(EXERCISE INPUTS begins)

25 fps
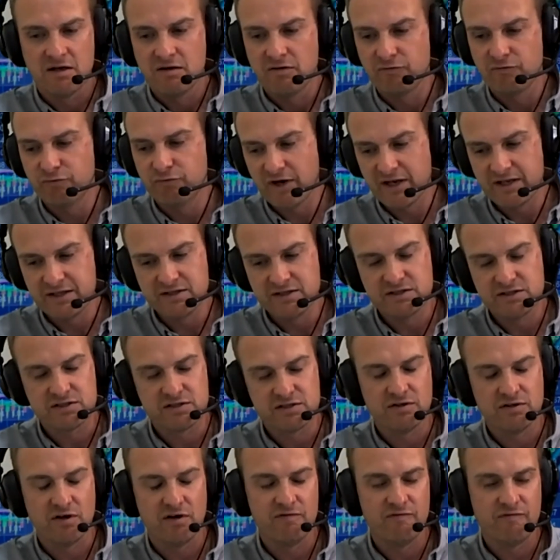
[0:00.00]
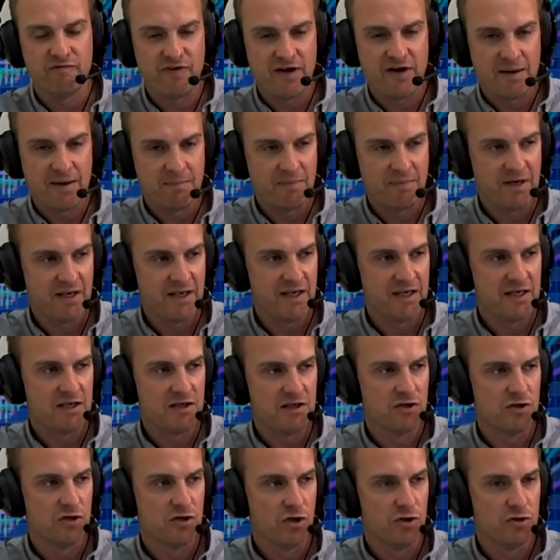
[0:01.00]
friends and
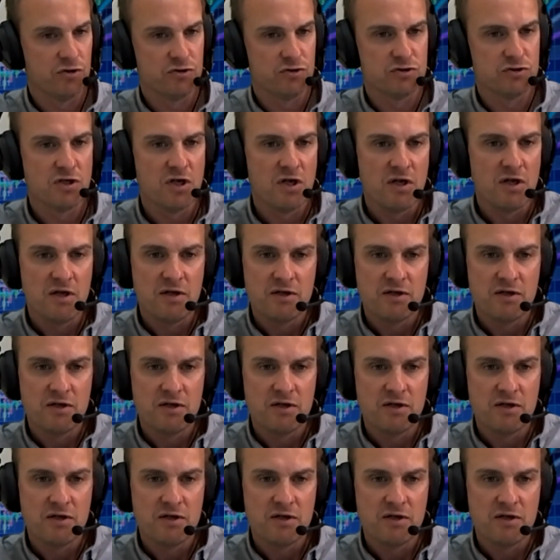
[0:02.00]
family, and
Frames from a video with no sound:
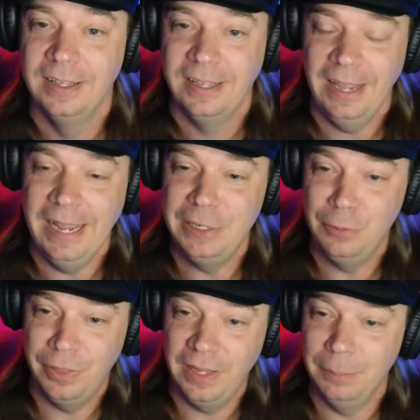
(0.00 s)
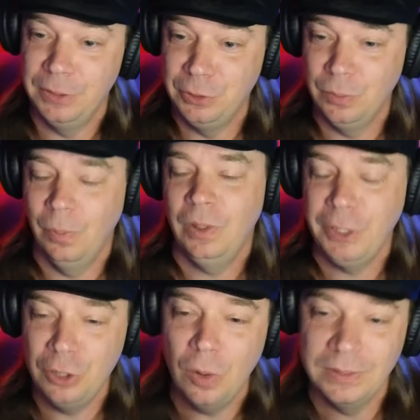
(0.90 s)
And you think Medusa, well,
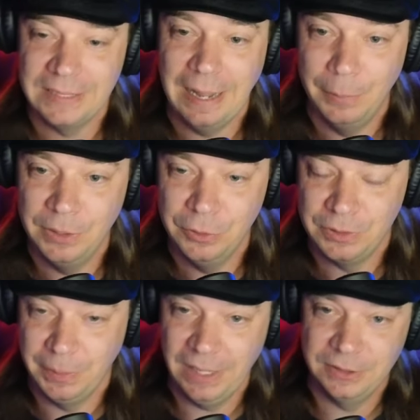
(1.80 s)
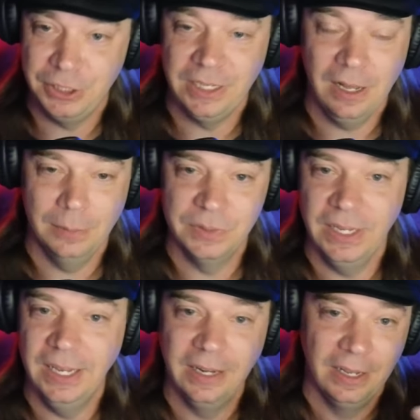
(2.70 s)
you know it's not Medusa because she comes
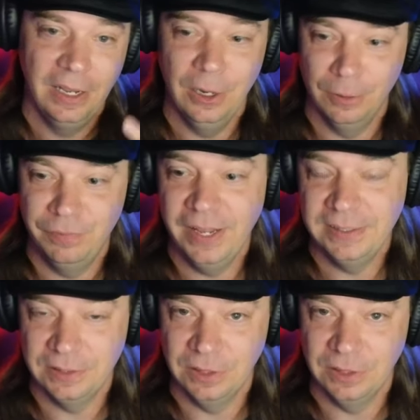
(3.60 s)
in and her face is all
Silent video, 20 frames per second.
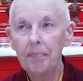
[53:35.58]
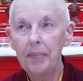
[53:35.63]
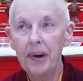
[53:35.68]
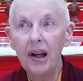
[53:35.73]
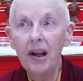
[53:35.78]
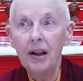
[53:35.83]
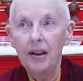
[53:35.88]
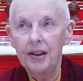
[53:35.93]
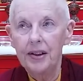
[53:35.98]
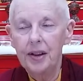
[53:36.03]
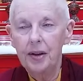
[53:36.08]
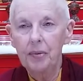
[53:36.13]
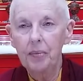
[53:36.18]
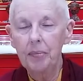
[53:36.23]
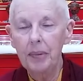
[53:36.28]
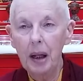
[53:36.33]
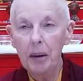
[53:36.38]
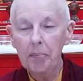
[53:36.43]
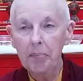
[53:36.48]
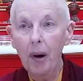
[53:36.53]
burst,
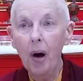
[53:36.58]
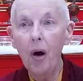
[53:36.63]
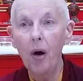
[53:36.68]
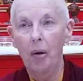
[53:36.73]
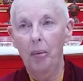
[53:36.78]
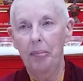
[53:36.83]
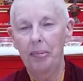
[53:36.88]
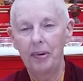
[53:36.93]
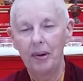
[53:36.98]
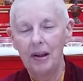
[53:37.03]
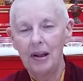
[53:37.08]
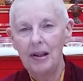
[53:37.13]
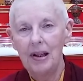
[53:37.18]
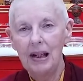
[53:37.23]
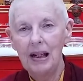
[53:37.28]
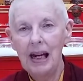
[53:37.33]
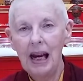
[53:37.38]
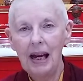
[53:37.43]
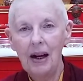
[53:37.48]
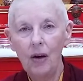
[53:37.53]
they pop.
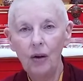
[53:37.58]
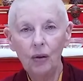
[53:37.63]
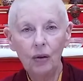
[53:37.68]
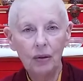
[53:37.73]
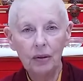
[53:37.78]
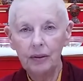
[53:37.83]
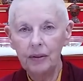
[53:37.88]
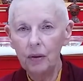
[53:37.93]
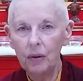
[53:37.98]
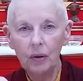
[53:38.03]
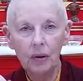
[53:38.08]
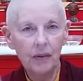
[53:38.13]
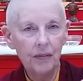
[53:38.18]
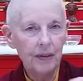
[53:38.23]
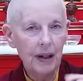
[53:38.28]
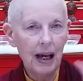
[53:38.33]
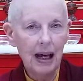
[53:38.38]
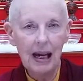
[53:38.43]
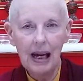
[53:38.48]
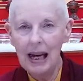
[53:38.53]
Like all of
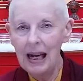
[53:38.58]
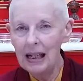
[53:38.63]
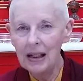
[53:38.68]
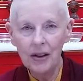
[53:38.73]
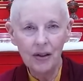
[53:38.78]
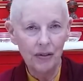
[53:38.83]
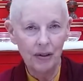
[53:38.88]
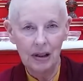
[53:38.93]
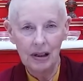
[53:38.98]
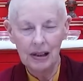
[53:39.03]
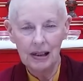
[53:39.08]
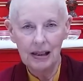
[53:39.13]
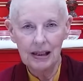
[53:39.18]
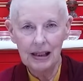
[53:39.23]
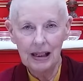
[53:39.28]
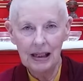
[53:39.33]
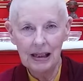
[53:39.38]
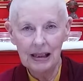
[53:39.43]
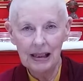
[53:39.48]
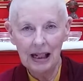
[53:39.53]
that ignorance
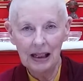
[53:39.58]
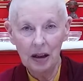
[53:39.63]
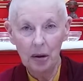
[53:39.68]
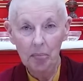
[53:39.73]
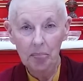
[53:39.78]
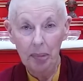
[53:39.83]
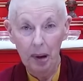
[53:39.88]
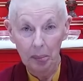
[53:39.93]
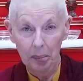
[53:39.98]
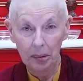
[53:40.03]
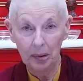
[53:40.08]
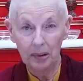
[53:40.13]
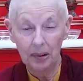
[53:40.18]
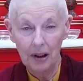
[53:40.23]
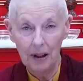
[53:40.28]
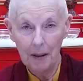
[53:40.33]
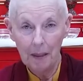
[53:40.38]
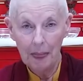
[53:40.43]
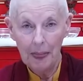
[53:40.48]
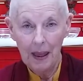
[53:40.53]
is like a bubble
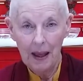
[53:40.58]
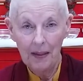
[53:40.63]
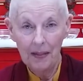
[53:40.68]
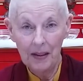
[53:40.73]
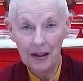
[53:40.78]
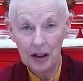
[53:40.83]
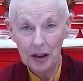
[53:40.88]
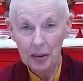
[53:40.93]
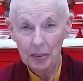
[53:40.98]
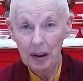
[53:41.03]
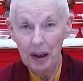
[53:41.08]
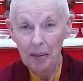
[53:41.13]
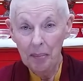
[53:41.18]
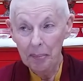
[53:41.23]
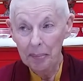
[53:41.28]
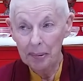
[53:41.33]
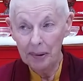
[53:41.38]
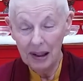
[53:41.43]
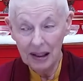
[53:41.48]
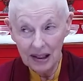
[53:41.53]
that
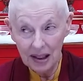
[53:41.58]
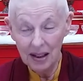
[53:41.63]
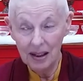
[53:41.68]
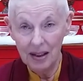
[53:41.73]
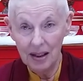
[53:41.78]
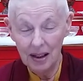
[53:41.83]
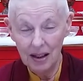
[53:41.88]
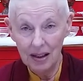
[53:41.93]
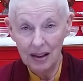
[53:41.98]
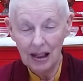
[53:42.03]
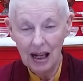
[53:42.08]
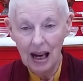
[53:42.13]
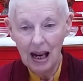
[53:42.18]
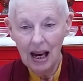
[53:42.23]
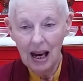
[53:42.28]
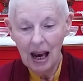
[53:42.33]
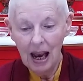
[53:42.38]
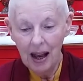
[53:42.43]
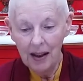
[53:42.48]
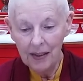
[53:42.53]
imprisons us,
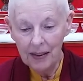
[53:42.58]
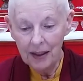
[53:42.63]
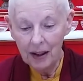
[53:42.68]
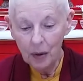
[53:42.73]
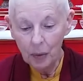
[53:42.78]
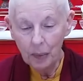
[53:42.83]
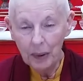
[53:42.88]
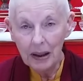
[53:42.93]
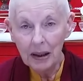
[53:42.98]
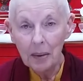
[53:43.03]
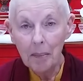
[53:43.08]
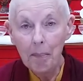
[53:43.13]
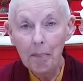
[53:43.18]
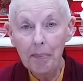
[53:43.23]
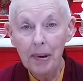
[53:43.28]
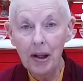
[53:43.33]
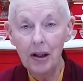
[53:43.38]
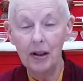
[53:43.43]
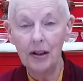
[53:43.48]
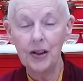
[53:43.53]
and that we can
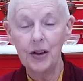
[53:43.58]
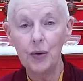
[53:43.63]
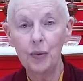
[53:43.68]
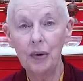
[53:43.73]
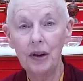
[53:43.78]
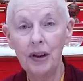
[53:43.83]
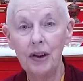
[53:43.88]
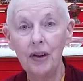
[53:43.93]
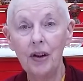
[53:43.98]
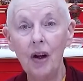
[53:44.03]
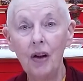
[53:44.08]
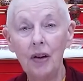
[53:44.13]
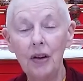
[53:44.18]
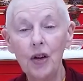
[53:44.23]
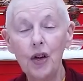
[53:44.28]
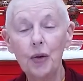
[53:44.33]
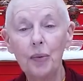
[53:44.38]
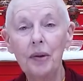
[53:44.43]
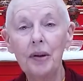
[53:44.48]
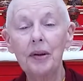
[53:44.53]
burst with
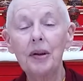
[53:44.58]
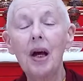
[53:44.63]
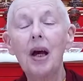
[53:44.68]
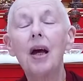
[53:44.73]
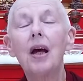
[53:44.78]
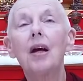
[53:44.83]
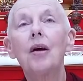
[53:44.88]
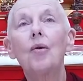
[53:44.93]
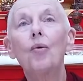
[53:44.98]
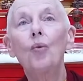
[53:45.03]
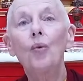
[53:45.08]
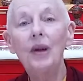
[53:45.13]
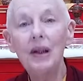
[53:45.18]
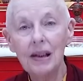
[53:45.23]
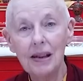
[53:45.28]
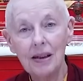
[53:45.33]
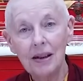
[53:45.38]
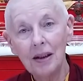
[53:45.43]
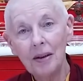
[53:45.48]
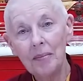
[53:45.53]
knowledge, with
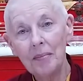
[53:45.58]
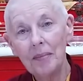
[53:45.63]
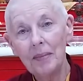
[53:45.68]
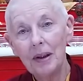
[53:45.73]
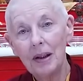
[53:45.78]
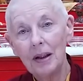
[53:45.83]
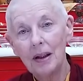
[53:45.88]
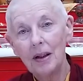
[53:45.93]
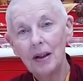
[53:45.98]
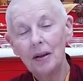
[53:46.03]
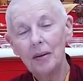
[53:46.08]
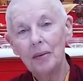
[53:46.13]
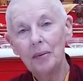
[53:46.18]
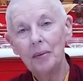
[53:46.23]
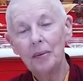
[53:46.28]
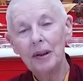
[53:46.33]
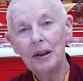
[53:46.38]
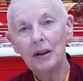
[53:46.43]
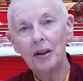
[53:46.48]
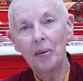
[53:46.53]
wisdom,
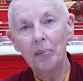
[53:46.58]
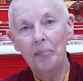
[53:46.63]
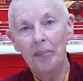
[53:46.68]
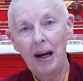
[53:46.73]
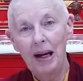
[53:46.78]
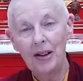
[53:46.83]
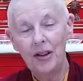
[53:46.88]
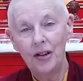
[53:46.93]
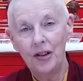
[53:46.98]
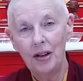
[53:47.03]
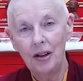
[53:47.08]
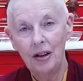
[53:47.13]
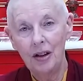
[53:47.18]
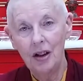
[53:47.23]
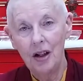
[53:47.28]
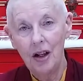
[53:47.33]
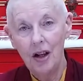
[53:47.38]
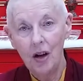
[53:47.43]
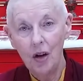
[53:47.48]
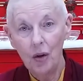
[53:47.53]
with compassion,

(EXERCISE INPUTS ends)

Write out the data exactly, and exclude every picture it holds.

| TASK OUTPUT |
25 fps
[0:00.00]
[0:01.00]
friends and
[0:02.00]
family, and
Frames from a video with no sound:
(0.00 s)
(0.90 s)
And you think Medusa, well,
(1.80 s)
(2.70 s)
you know it's not Medusa because she comes
(3.60 s)
in and her face is all
Silent video, 20 frames per second.
[53:35.58]
[53:35.63]
[53:35.68]
[53:35.73]
[53:35.78]
[53:35.83]
[53:35.88]
[53:35.93]
[53:35.98]
[53:36.03]
[53:36.08]
[53:36.13]
[53:36.18]
[53:36.23]
[53:36.28]
[53:36.33]
[53:36.38]
[53:36.43]
[53:36.48]
[53:36.53]
burst,
[53:36.58]
[53:36.63]
[53:36.68]
[53:36.73]
[53:36.78]
[53:36.83]
[53:36.88]
[53:36.93]
[53:36.98]
[53:37.03]
[53:37.08]
[53:37.13]
[53:37.18]
[53:37.23]
[53:37.28]
[53:37.33]
[53:37.38]
[53:37.43]
[53:37.48]
[53:37.53]
they pop.
[53:37.58]
[53:37.63]
[53:37.68]
[53:37.73]
[53:37.78]
[53:37.83]
[53:37.88]
[53:37.93]
[53:37.98]
[53:38.03]
[53:38.08]
[53:38.13]
[53:38.18]
[53:38.23]
[53:38.28]
[53:38.33]
[53:38.38]
[53:38.43]
[53:38.48]
[53:38.53]
Like all of
[53:38.58]
[53:38.63]
[53:38.68]
[53:38.73]
[53:38.78]
[53:38.83]
[53:38.88]
[53:38.93]
[53:38.98]
[53:39.03]
[53:39.08]
[53:39.13]
[53:39.18]
[53:39.23]
[53:39.28]
[53:39.33]
[53:39.38]
[53:39.43]
[53:39.48]
[53:39.53]
that ignorance
[53:39.58]
[53:39.63]
[53:39.68]
[53:39.73]
[53:39.78]
[53:39.83]
[53:39.88]
[53:39.93]
[53:39.98]
[53:40.03]
[53:40.08]
[53:40.13]
[53:40.18]
[53:40.23]
[53:40.28]
[53:40.33]
[53:40.38]
[53:40.43]
[53:40.48]
[53:40.53]
is like a bubble
[53:40.58]
[53:40.63]
[53:40.68]
[53:40.73]
[53:40.78]
[53:40.83]
[53:40.88]
[53:40.93]
[53:40.98]
[53:41.03]
[53:41.08]
[53:41.13]
[53:41.18]
[53:41.23]
[53:41.28]
[53:41.33]
[53:41.38]
[53:41.43]
[53:41.48]
[53:41.53]
that
[53:41.58]
[53:41.63]
[53:41.68]
[53:41.73]
[53:41.78]
[53:41.83]
[53:41.88]
[53:41.93]
[53:41.98]
[53:42.03]
[53:42.08]
[53:42.13]
[53:42.18]
[53:42.23]
[53:42.28]
[53:42.33]
[53:42.38]
[53:42.43]
[53:42.48]
[53:42.53]
imprisons us,
[53:42.58]
[53:42.63]
[53:42.68]
[53:42.73]
[53:42.78]
[53:42.83]
[53:42.88]
[53:42.93]
[53:42.98]
[53:43.03]
[53:43.08]
[53:43.13]
[53:43.18]
[53:43.23]
[53:43.28]
[53:43.33]
[53:43.38]
[53:43.43]
[53:43.48]
[53:43.53]
and that we can
[53:43.58]
[53:43.63]
[53:43.68]
[53:43.73]
[53:43.78]
[53:43.83]
[53:43.88]
[53:43.93]
[53:43.98]
[53:44.03]
[53:44.08]
[53:44.13]
[53:44.18]
[53:44.23]
[53:44.28]
[53:44.33]
[53:44.38]
[53:44.43]
[53:44.48]
[53:44.53]
burst with
[53:44.58]
[53:44.63]
[53:44.68]
[53:44.73]
[53:44.78]
[53:44.83]
[53:44.88]
[53:44.93]
[53:44.98]
[53:45.03]
[53:45.08]
[53:45.13]
[53:45.18]
[53:45.23]
[53:45.28]
[53:45.33]
[53:45.38]
[53:45.43]
[53:45.48]
[53:45.53]
knowledge, with
[53:45.58]
[53:45.63]
[53:45.68]
[53:45.73]
[53:45.78]
[53:45.83]
[53:45.88]
[53:45.93]
[53:45.98]
[53:46.03]
[53:46.08]
[53:46.13]
[53:46.18]
[53:46.23]
[53:46.28]
[53:46.33]
[53:46.38]
[53:46.43]
[53:46.48]
[53:46.53]
wisdom,
[53:46.58]
[53:46.63]
[53:46.68]
[53:46.73]
[53:46.78]
[53:46.83]
[53:46.88]
[53:46.93]
[53:46.98]
[53:47.03]
[53:47.08]
[53:47.13]
[53:47.18]
[53:47.23]
[53:47.28]
[53:47.33]
[53:47.38]
[53:47.43]
[53:47.48]
[53:47.53]
with compassion,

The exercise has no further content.